** Exercise data follows **

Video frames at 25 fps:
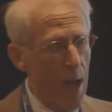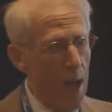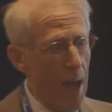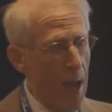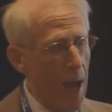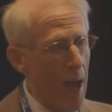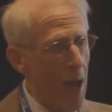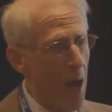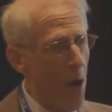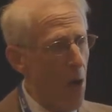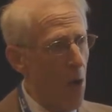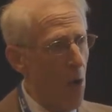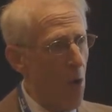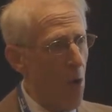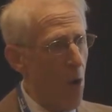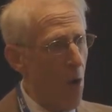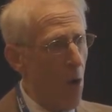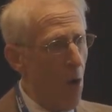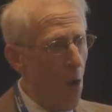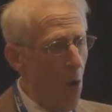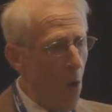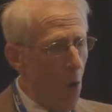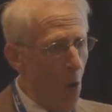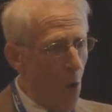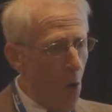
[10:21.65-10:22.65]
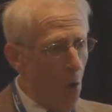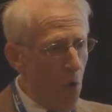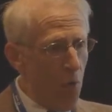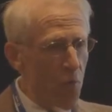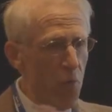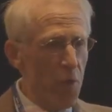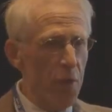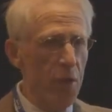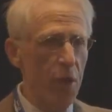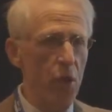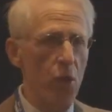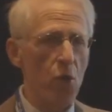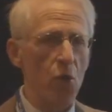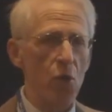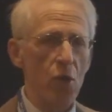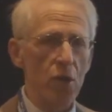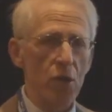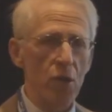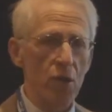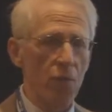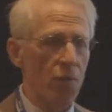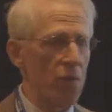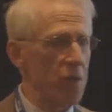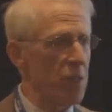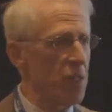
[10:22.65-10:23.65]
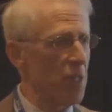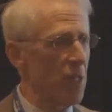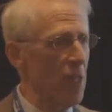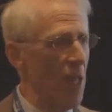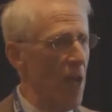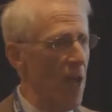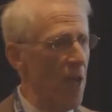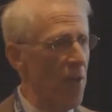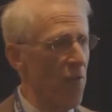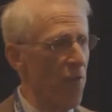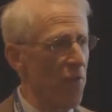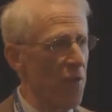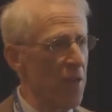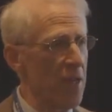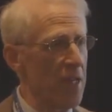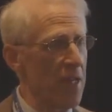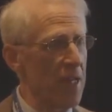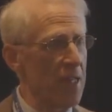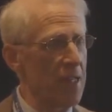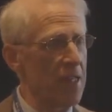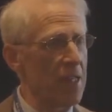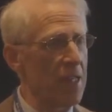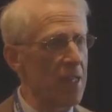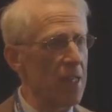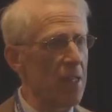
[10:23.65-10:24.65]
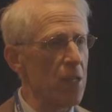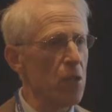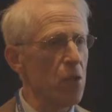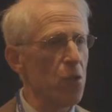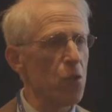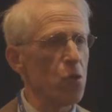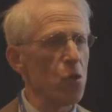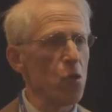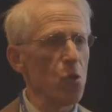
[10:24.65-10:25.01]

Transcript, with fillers: how over the course of his life he continued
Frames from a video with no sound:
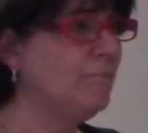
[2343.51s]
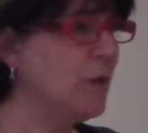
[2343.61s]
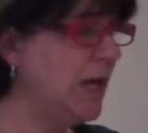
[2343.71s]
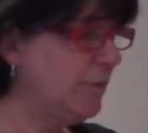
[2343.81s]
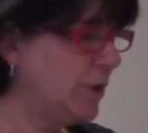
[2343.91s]

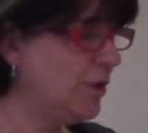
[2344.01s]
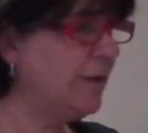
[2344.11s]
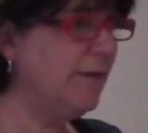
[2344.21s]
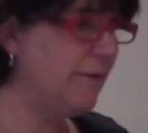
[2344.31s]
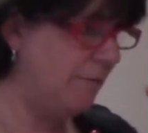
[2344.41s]
Yeah, because you
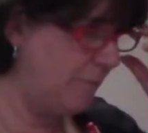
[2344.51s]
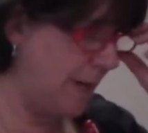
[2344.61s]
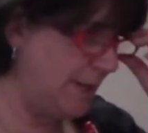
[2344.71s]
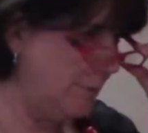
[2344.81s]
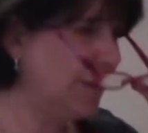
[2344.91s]
get a
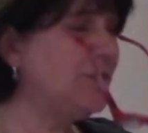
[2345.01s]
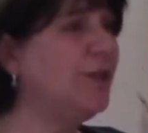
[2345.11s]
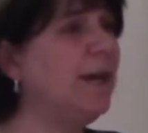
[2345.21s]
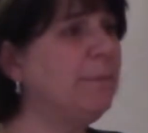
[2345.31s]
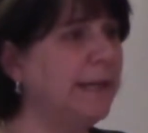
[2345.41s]
patient with a
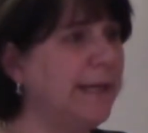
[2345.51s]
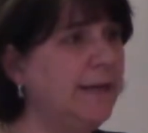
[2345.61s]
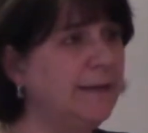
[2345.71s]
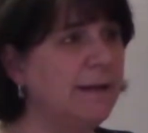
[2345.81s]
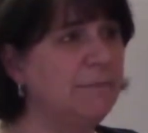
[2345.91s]
GI
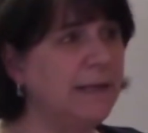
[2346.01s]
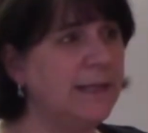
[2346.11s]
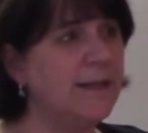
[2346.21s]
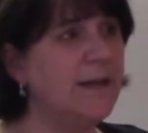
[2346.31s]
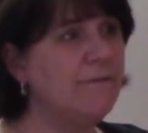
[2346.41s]
bleed and they bleed
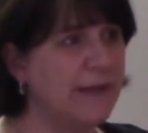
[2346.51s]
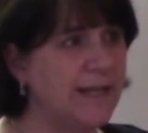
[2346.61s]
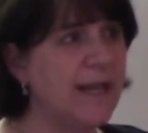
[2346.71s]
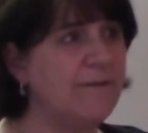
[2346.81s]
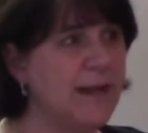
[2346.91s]
enough, they
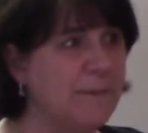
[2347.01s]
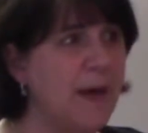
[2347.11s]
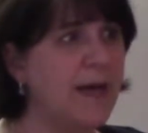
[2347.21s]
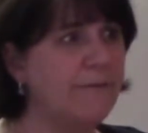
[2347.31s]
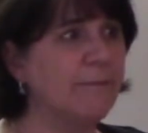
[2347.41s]
can have an
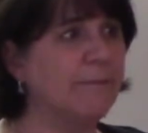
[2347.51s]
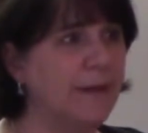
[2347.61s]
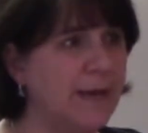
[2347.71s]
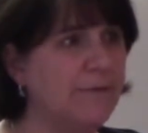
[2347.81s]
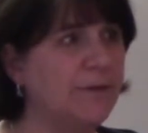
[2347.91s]
MI from
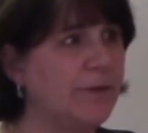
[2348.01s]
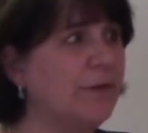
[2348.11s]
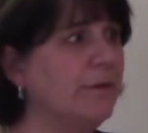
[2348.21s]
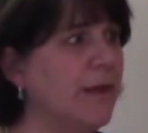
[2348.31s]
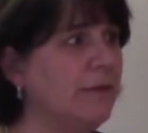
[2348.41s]
having,
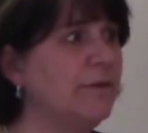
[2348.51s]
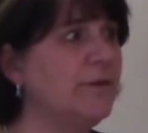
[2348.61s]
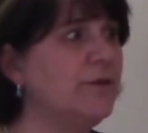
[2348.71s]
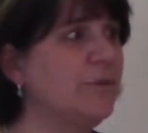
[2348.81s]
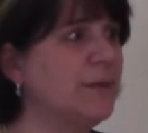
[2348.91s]

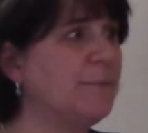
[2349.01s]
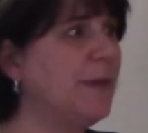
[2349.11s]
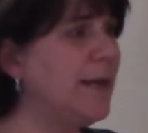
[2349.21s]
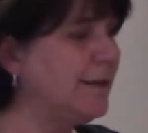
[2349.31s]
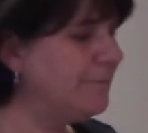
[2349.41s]
losing too much
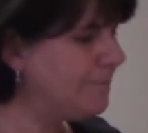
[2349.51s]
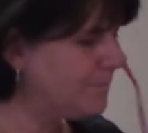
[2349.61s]
blood.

** End of Exercise data **

■ **What you will do**
All entries should be given again exactly, except that pictures are to be excluded.

■ **Answer to the problem**
Video frames at 25 fps:
[10:21.65-10:22.65]
[10:22.65-10:23.65]
[10:23.65-10:24.65]
[10:24.65-10:25.01]

Transcript, with fillers: how over the course of his life he continued
Frames from a video with no sound:
[2343.51s]
[2343.61s]
[2343.71s]
[2343.81s]
[2343.91s]

[2344.01s]
[2344.11s]
[2344.21s]
[2344.31s]
[2344.41s]
Yeah, because you
[2344.51s]
[2344.61s]
[2344.71s]
[2344.81s]
[2344.91s]
get a
[2345.01s]
[2345.11s]
[2345.21s]
[2345.31s]
[2345.41s]
patient with a
[2345.51s]
[2345.61s]
[2345.71s]
[2345.81s]
[2345.91s]
GI
[2346.01s]
[2346.11s]
[2346.21s]
[2346.31s]
[2346.41s]
bleed and they bleed
[2346.51s]
[2346.61s]
[2346.71s]
[2346.81s]
[2346.91s]
enough, they
[2347.01s]
[2347.11s]
[2347.21s]
[2347.31s]
[2347.41s]
can have an
[2347.51s]
[2347.61s]
[2347.71s]
[2347.81s]
[2347.91s]
MI from
[2348.01s]
[2348.11s]
[2348.21s]
[2348.31s]
[2348.41s]
having,
[2348.51s]
[2348.61s]
[2348.71s]
[2348.81s]
[2348.91s]

[2349.01s]
[2349.11s]
[2349.21s]
[2349.31s]
[2349.41s]
losing too much
[2349.51s]
[2349.61s]
blood.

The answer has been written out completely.